AVAILABLE RECORDS
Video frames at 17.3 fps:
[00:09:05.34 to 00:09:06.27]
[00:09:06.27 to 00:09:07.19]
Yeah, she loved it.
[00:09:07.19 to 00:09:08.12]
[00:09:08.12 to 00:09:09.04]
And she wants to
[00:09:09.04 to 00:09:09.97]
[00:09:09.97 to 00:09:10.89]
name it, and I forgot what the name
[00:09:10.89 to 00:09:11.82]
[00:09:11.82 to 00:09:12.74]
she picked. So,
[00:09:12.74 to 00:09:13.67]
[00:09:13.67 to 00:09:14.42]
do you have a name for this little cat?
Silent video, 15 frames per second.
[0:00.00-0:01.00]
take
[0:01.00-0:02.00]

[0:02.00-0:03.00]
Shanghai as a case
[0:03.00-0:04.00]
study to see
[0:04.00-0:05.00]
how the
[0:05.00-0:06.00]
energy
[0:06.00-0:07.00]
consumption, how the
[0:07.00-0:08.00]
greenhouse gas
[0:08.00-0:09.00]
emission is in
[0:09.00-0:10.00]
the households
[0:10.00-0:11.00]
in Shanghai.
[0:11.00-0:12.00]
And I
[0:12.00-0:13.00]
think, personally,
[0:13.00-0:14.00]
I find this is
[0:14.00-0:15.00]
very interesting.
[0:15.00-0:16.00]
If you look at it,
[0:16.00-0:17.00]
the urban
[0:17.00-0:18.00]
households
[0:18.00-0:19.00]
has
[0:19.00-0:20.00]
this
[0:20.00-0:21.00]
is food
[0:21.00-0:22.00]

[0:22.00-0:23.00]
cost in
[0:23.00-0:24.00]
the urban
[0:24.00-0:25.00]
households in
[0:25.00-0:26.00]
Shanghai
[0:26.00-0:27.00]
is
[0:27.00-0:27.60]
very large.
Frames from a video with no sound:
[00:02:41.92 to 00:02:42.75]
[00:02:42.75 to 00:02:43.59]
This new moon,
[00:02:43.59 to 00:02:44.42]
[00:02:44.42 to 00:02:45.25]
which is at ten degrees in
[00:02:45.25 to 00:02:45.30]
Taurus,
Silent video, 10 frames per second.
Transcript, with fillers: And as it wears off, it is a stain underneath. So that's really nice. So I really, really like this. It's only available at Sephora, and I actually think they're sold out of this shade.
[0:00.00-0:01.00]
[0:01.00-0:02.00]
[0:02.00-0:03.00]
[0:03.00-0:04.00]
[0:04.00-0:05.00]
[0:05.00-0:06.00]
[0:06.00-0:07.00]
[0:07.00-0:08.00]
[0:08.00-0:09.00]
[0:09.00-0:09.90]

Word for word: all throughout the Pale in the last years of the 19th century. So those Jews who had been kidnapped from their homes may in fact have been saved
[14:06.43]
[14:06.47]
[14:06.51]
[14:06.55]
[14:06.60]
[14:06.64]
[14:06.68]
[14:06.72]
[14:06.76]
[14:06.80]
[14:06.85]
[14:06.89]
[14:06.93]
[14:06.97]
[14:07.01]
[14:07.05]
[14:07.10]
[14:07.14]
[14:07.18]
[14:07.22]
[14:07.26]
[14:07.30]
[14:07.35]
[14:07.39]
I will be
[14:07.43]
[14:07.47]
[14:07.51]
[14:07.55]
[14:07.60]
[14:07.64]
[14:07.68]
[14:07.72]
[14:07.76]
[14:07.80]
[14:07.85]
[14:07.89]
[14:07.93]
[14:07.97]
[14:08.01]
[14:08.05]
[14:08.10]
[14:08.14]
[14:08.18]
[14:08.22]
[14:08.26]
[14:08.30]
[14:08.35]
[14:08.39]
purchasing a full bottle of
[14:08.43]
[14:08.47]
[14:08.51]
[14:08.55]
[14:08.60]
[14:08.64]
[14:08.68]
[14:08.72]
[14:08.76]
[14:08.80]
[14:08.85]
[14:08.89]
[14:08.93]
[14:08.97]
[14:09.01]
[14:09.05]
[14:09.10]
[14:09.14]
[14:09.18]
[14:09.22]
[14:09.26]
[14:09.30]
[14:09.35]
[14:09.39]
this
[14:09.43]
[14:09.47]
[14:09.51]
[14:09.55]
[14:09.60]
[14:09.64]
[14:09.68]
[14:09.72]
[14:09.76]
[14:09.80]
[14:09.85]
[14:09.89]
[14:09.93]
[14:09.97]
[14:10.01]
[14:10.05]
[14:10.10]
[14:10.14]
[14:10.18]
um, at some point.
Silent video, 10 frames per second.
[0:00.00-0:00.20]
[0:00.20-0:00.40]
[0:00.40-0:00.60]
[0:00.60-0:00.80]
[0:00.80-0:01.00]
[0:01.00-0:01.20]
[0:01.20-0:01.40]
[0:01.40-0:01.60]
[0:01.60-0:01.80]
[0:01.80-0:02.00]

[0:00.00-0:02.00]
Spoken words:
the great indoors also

TASK REQUIREMENTS
Return the listing above in its entirety, word for word.

EXERCISE OUTPUT
Video frames at 17.3 fps:
[00:09:05.34 to 00:09:06.27]
[00:09:06.27 to 00:09:07.19]
Yeah, she loved it.
[00:09:07.19 to 00:09:08.12]
[00:09:08.12 to 00:09:09.04]
And she wants to
[00:09:09.04 to 00:09:09.97]
[00:09:09.97 to 00:09:10.89]
name it, and I forgot what the name
[00:09:10.89 to 00:09:11.82]
[00:09:11.82 to 00:09:12.74]
she picked. So,
[00:09:12.74 to 00:09:13.67]
[00:09:13.67 to 00:09:14.42]
do you have a name for this little cat?
Silent video, 15 frames per second.
[0:00.00-0:01.00]
take
[0:01.00-0:02.00]

[0:02.00-0:03.00]
Shanghai as a case
[0:03.00-0:04.00]
study to see
[0:04.00-0:05.00]
how the
[0:05.00-0:06.00]
energy
[0:06.00-0:07.00]
consumption, how the
[0:07.00-0:08.00]
greenhouse gas
[0:08.00-0:09.00]
emission is in
[0:09.00-0:10.00]
the households
[0:10.00-0:11.00]
in Shanghai.
[0:11.00-0:12.00]
And I
[0:12.00-0:13.00]
think, personally,
[0:13.00-0:14.00]
I find this is
[0:14.00-0:15.00]
very interesting.
[0:15.00-0:16.00]
If you look at it,
[0:16.00-0:17.00]
the urban
[0:17.00-0:18.00]
households
[0:18.00-0:19.00]
has
[0:19.00-0:20.00]
this
[0:20.00-0:21.00]
is food
[0:21.00-0:22.00]

[0:22.00-0:23.00]
cost in
[0:23.00-0:24.00]
the urban
[0:24.00-0:25.00]
households in
[0:25.00-0:26.00]
Shanghai
[0:26.00-0:27.00]
is
[0:27.00-0:27.60]
very large.
Frames from a video with no sound:
[00:02:41.92 to 00:02:42.75]
[00:02:42.75 to 00:02:43.59]
This new moon,
[00:02:43.59 to 00:02:44.42]
[00:02:44.42 to 00:02:45.25]
which is at ten degrees in
[00:02:45.25 to 00:02:45.30]
Taurus,
Silent video, 10 frames per second.
Transcript, with fillers: And as it wears off, it is a stain underneath. So that's really nice. So I really, really like this. It's only available at Sephora, and I actually think they're sold out of this shade.
[0:00.00-0:01.00]
[0:01.00-0:02.00]
[0:02.00-0:03.00]
[0:03.00-0:04.00]
[0:04.00-0:05.00]
[0:05.00-0:06.00]
[0:06.00-0:07.00]
[0:07.00-0:08.00]
[0:08.00-0:09.00]
[0:09.00-0:09.90]

Word for word: all throughout the Pale in the last years of the 19th century. So those Jews who had been kidnapped from their homes may in fact have been saved
[14:06.43]
[14:06.47]
[14:06.51]
[14:06.55]
[14:06.60]
[14:06.64]
[14:06.68]
[14:06.72]
[14:06.76]
[14:06.80]
[14:06.85]
[14:06.89]
[14:06.93]
[14:06.97]
[14:07.01]
[14:07.05]
[14:07.10]
[14:07.14]
[14:07.18]
[14:07.22]
[14:07.26]
[14:07.30]
[14:07.35]
[14:07.39]
I will be
[14:07.43]
[14:07.47]
[14:07.51]
[14:07.55]
[14:07.60]
[14:07.64]
[14:07.68]
[14:07.72]
[14:07.76]
[14:07.80]
[14:07.85]
[14:07.89]
[14:07.93]
[14:07.97]
[14:08.01]
[14:08.05]
[14:08.10]
[14:08.14]
[14:08.18]
[14:08.22]
[14:08.26]
[14:08.30]
[14:08.35]
[14:08.39]
purchasing a full bottle of
[14:08.43]
[14:08.47]
[14:08.51]
[14:08.55]
[14:08.60]
[14:08.64]
[14:08.68]
[14:08.72]
[14:08.76]
[14:08.80]
[14:08.85]
[14:08.89]
[14:08.93]
[14:08.97]
[14:09.01]
[14:09.05]
[14:09.10]
[14:09.14]
[14:09.18]
[14:09.22]
[14:09.26]
[14:09.30]
[14:09.35]
[14:09.39]
this
[14:09.43]
[14:09.47]
[14:09.51]
[14:09.55]
[14:09.60]
[14:09.64]
[14:09.68]
[14:09.72]
[14:09.76]
[14:09.80]
[14:09.85]
[14:09.89]
[14:09.93]
[14:09.97]
[14:10.01]
[14:10.05]
[14:10.10]
[14:10.14]
[14:10.18]
um, at some point.
Silent video, 10 frames per second.
[0:00.00-0:00.20]
[0:00.20-0:00.40]
[0:00.40-0:00.60]
[0:00.60-0:00.80]
[0:00.80-0:01.00]
[0:01.00-0:01.20]
[0:01.20-0:01.40]
[0:01.40-0:01.60]
[0:01.60-0:01.80]
[0:01.80-0:02.00]

[0:00.00-0:02.00]
Spoken words:
the great indoors also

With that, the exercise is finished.